- [TASK INSTRUCTIONS]:
Although the listing contains pictures, reproduce only its text, exactly as written.

- [PROVIDED MATERIAL]:
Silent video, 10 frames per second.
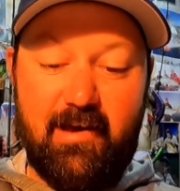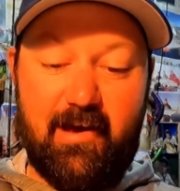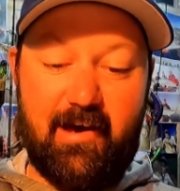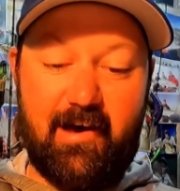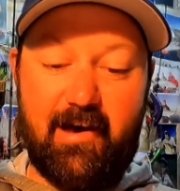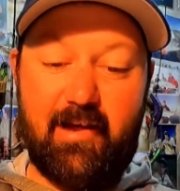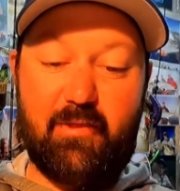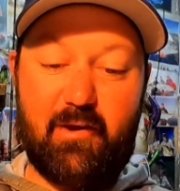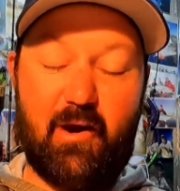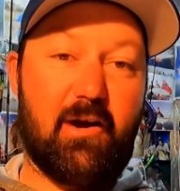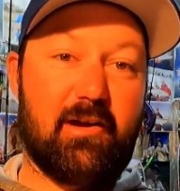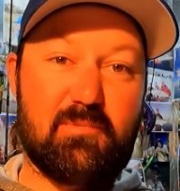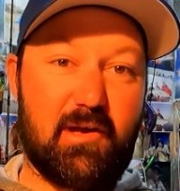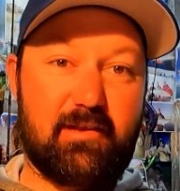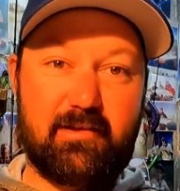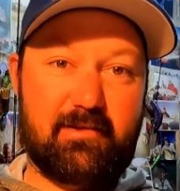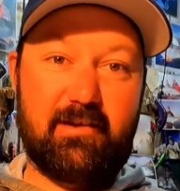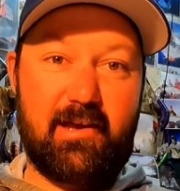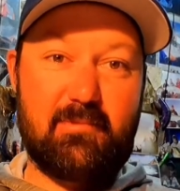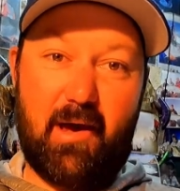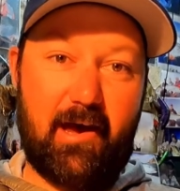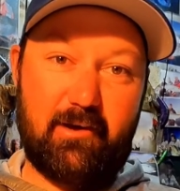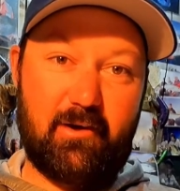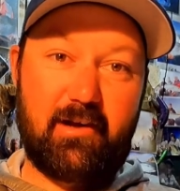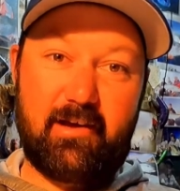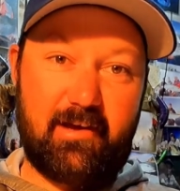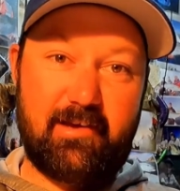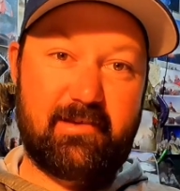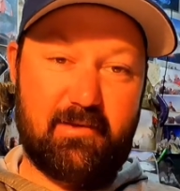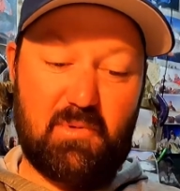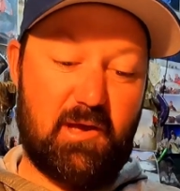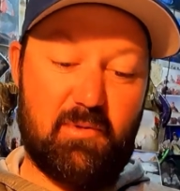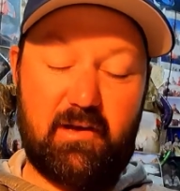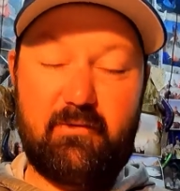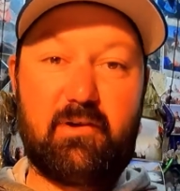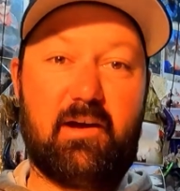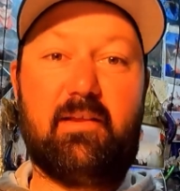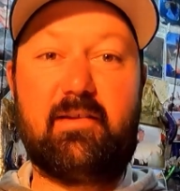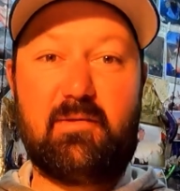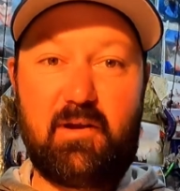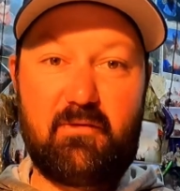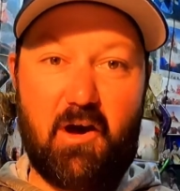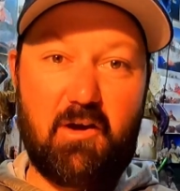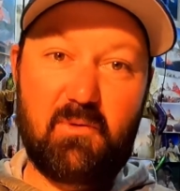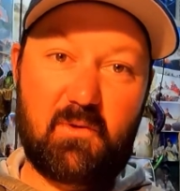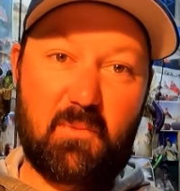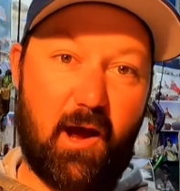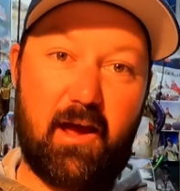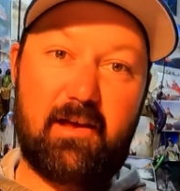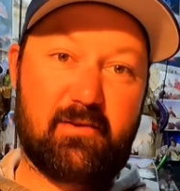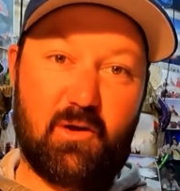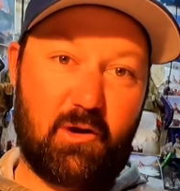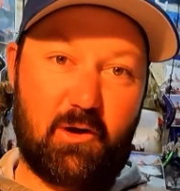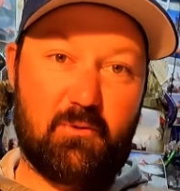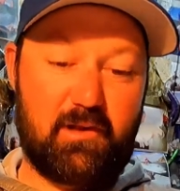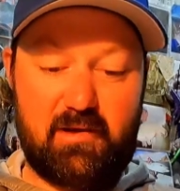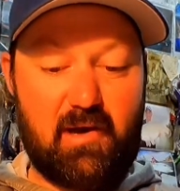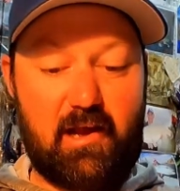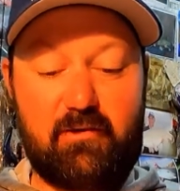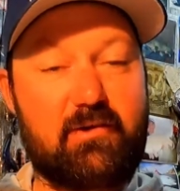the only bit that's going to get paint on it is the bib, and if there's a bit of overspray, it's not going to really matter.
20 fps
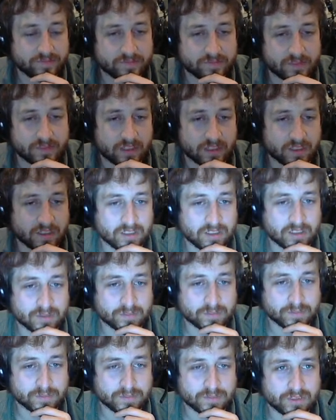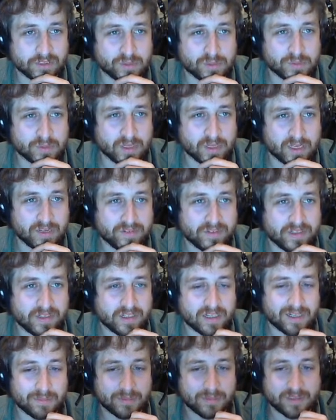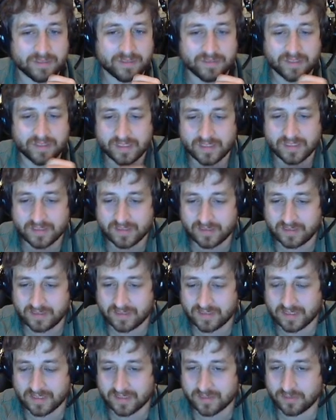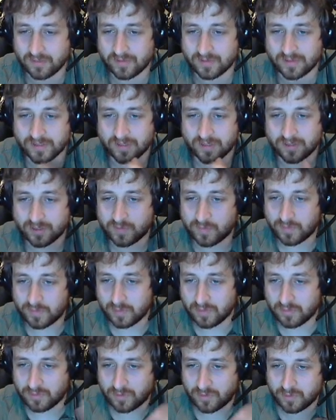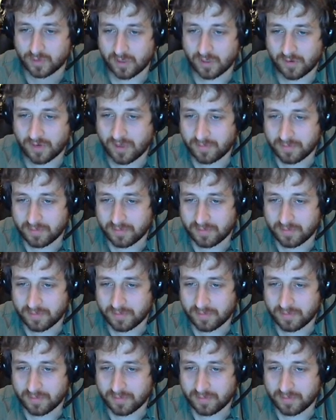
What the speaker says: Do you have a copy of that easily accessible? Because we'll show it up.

- [TASK OUTPUT]:
Silent video, 10 frames per second.
the only bit that's going to get paint on it is the bib, and if there's a bit of overspray, it's not going to really matter.
20 fps
What the speaker says: Do you have a copy of that easily accessible? Because we'll show it up.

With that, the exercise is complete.